To a woman who fainted recently at a poetry reading

A blood pressure of ninety millimetres of mercury is normally required to adequately perfuse the central nervous system. If the head is lowered, however, the pressure needed to maintain consciousness is considerably lower. Of course if one has severed a major artery or torn it lengthwise like a weak seam in the lining of a jacket then poetry should not be blamed and, in fact, may become entirely appropriate.

It is wise to consider hypoglycaemia as a contributing factor. I have heard that a barley sugar placed per rectum in obtunded patients with a precipitously low serum glucose may at times mean the difference between them dying and never eating barley sugar again.

Simple dehydration, overheating or a sudden shock can also be associated with fainting. For this last reason poetry should not be left lying around especially if it is graphic in nature, with swear words in it like ‘bugger’ or ‘bastard’ or ‘shit’. Lines such as ‘She used to love me but now I am a crumb in the biscuit tin of life’ can induce vomiting. ‘She used to love me / My heart is the sound of oysters opening at low tide’ can also be counted on to take the breath away.

Micturation syncope is a syndrome in which men who increase their intra-abdominal pressure at the moment of urination can impair their venous return, cardiac output and subsequently faint, however this cause will usually be obvious from the history and immediate setting. Individuals suffering in this manner can sometimes be confused with those who have drunk too much then pissed themselves before collapsing.

Despite a strong link between alcohol and poetry this scenario seems unlikely to be the case in your situation and so it only remains for me to write you the following prescription – four black wheels swallowed whole like pills; one siren, the blade of a sharp knife; three sheets, as crisp as biting apples, two flashing lights striking matches in the wind – and in this small ambulance send you, like flowers, straight to hospital.

Glenn Colquhoun was born and raised in South Auckland and has published three books of poetry. The Art of Walking Upright won the Jessie Mackay Best First Book of Poetry Award at the 2000 Montana New Zealand Book Awards and ‘To a woman who fainted . . .’ was published as part of his latest collection of poems, Playing God, touching on his experiences in medicine. Colquhoun has also written a children’s picture book called Uncle Glenn and Me, which he considers to be more fun than the poetry. He says, ‘I would advise anyone interested in reading my work to begin there as it is my most considered work to date.’

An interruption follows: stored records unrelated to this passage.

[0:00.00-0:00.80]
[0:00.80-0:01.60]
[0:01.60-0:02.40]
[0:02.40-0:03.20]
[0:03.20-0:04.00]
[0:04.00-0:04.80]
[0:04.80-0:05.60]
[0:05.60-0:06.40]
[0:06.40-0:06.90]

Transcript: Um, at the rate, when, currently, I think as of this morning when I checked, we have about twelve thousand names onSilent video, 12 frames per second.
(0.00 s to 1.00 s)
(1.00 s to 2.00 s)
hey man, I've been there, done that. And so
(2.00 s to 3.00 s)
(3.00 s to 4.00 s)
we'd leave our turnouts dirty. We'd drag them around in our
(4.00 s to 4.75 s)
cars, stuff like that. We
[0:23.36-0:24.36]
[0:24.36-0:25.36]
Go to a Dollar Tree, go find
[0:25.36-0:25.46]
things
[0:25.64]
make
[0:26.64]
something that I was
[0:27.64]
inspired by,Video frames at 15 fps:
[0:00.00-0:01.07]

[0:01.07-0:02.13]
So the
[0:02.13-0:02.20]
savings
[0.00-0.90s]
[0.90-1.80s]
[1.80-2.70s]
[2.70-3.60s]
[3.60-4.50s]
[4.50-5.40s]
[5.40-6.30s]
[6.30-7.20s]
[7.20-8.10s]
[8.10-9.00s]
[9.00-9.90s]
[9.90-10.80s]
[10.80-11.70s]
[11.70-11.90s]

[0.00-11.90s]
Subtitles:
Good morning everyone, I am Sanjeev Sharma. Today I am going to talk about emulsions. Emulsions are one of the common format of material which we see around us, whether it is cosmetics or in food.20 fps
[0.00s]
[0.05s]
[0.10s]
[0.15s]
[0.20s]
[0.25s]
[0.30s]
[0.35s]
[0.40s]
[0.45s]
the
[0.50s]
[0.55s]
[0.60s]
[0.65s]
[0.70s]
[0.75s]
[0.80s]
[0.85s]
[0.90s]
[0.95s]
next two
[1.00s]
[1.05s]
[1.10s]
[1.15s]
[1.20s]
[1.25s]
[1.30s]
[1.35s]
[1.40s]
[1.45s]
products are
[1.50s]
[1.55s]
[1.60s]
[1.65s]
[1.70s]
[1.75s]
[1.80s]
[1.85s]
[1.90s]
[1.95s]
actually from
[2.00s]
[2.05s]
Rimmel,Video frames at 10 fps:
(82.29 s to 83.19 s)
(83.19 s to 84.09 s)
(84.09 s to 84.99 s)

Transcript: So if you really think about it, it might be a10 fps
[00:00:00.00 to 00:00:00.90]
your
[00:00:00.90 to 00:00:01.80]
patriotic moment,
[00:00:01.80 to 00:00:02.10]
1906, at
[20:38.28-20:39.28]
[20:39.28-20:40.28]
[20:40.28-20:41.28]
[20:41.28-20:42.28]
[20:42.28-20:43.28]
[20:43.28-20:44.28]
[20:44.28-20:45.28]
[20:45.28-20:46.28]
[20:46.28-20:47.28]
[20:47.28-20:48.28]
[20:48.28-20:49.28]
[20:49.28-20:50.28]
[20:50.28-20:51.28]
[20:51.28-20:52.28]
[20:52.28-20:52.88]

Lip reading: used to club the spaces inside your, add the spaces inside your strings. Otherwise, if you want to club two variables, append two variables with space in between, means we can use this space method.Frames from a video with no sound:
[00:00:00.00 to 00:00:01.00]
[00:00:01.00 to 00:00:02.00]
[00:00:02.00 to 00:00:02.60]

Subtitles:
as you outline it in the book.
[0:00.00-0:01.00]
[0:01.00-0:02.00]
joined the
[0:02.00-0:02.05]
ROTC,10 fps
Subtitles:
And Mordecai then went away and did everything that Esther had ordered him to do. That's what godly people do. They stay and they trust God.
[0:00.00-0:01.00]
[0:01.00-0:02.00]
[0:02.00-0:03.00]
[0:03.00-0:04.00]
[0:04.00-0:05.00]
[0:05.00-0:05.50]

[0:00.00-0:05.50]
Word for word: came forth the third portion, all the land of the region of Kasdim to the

About his poem, Colquhoun comments: ‘I would have to start by saying it is based on an experience at the Dans Palais last year during Writer’s and Readers week in Wellington. An elderly woman fainted at the back of the tent during a poetry reading I had taken part in which meant that because people knew I was a doctor I was beckoned from the front of the venue to assist. I found her pale and frail but she soon felt better lying flat and chatting while we waited for an ambulance. The trick, as most doctors will tell you, is to make people think everything is under control. This seems also true of poetry! The last I saw of her she was on her way to hospital and I was left with a heap of paperwork. It seems fainting needs the appropriate endorsements. I was teased considerably afterwards and have to say that it is the most direct example of the overlap between my careers in both poetry and medicine that I have yet experienced. It seemed too good an opportunity not to write about and some sort of quid pro quo for being put in the situation. I guess that is why I adopted the mock serious tone. It was a way of taking the teasing seriously and considering the possible links between poetry and fainting as a conceit for a poem. Maybe I just had nothing else better to do! I have to say I had great fun writing it because it is essentially a giant piss-take.’